◆ **WORK ORDER**: Would you print, word for word, only the lines running from the line with "(829.02 s to 830.02 s)" to the last line of the entries, without the pictures?

(Records from a data collection)
--- START ---
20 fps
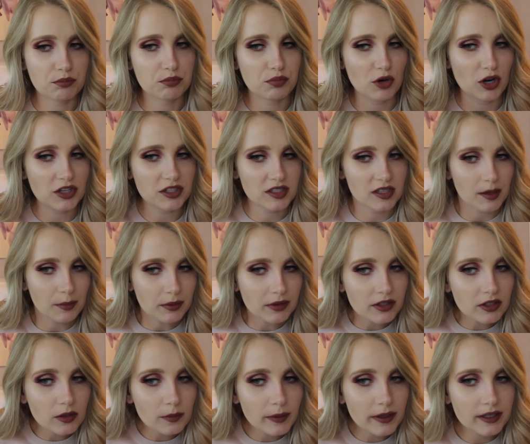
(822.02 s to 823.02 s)
bronze it up a
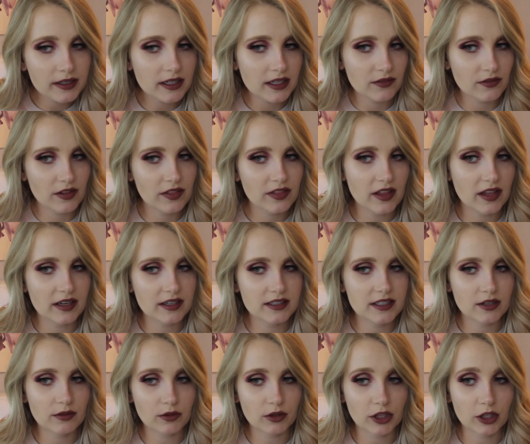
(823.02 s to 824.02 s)
little bit, and even then it
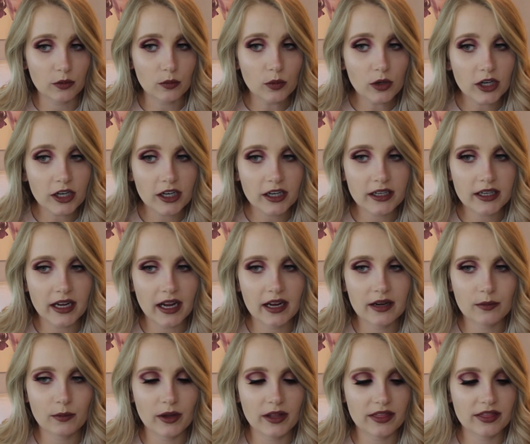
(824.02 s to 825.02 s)
didn't really work.
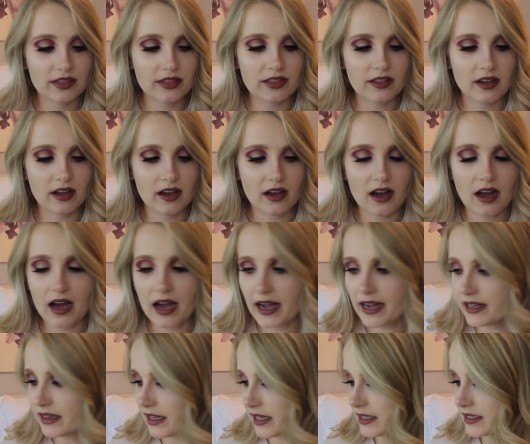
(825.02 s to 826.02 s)
And with the
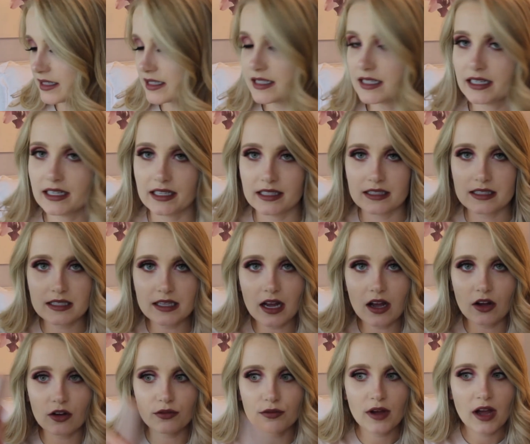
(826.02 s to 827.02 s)
highlight stick
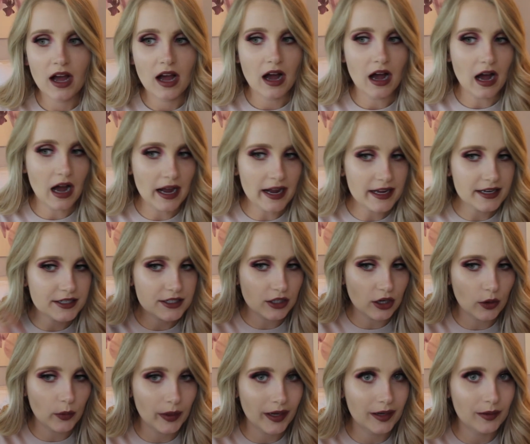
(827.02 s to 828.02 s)
itself, I had to
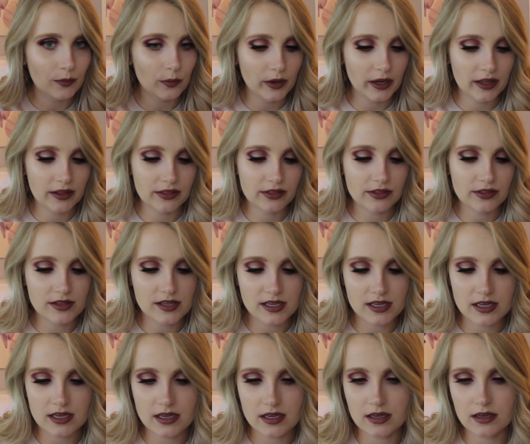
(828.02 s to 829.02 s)
go in with
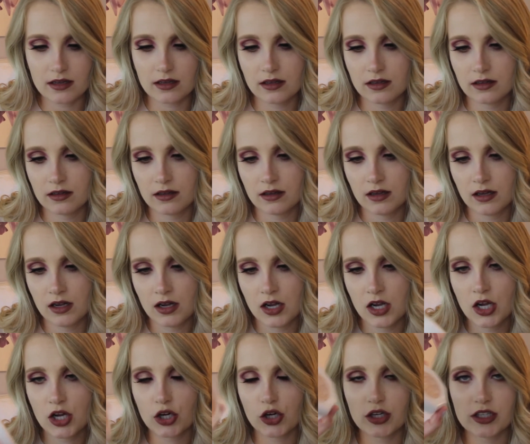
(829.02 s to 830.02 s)
the
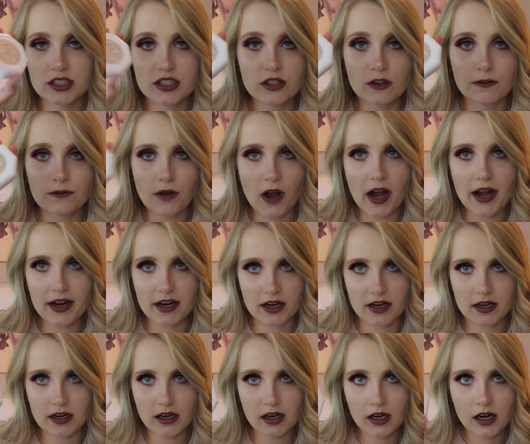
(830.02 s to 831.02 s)
Crystal
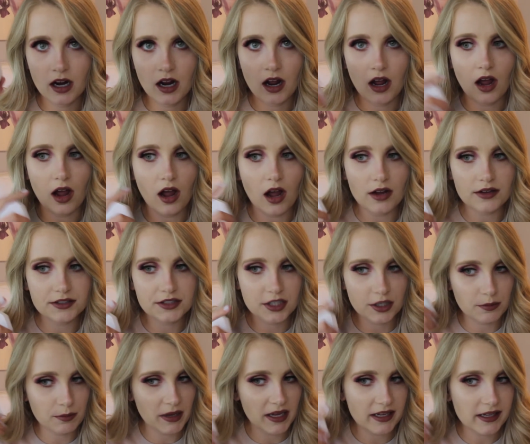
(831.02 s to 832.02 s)
Fire
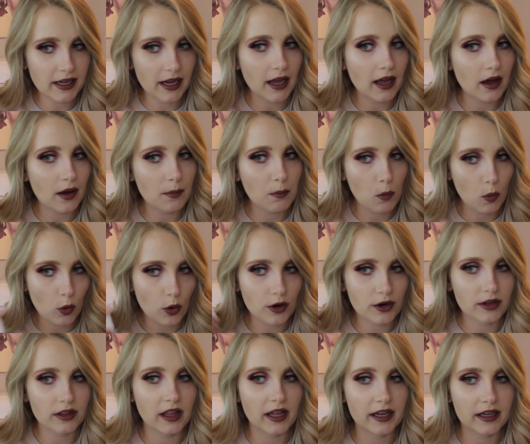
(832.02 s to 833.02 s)
to make it
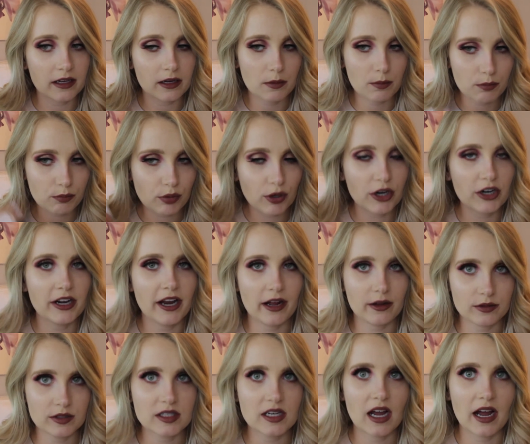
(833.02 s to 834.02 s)
more like
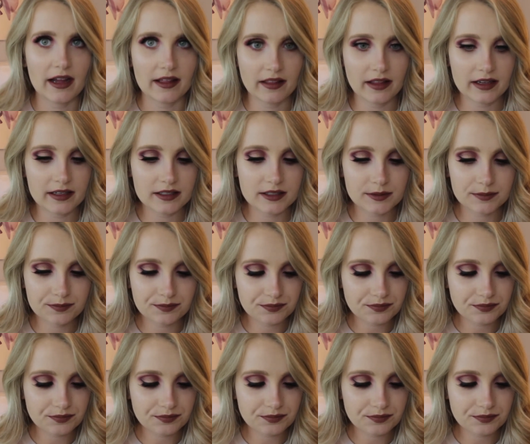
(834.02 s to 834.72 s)
pronounced highlight.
--- END ---
◆ **TASK RESULT**:
(829.02 s to 830.02 s)
the
(830.02 s to 831.02 s)
Crystal
(831.02 s to 832.02 s)
Fire
(832.02 s to 833.02 s)
to make it
(833.02 s to 834.02 s)
more like
(834.02 s to 834.72 s)
pronounced highlight.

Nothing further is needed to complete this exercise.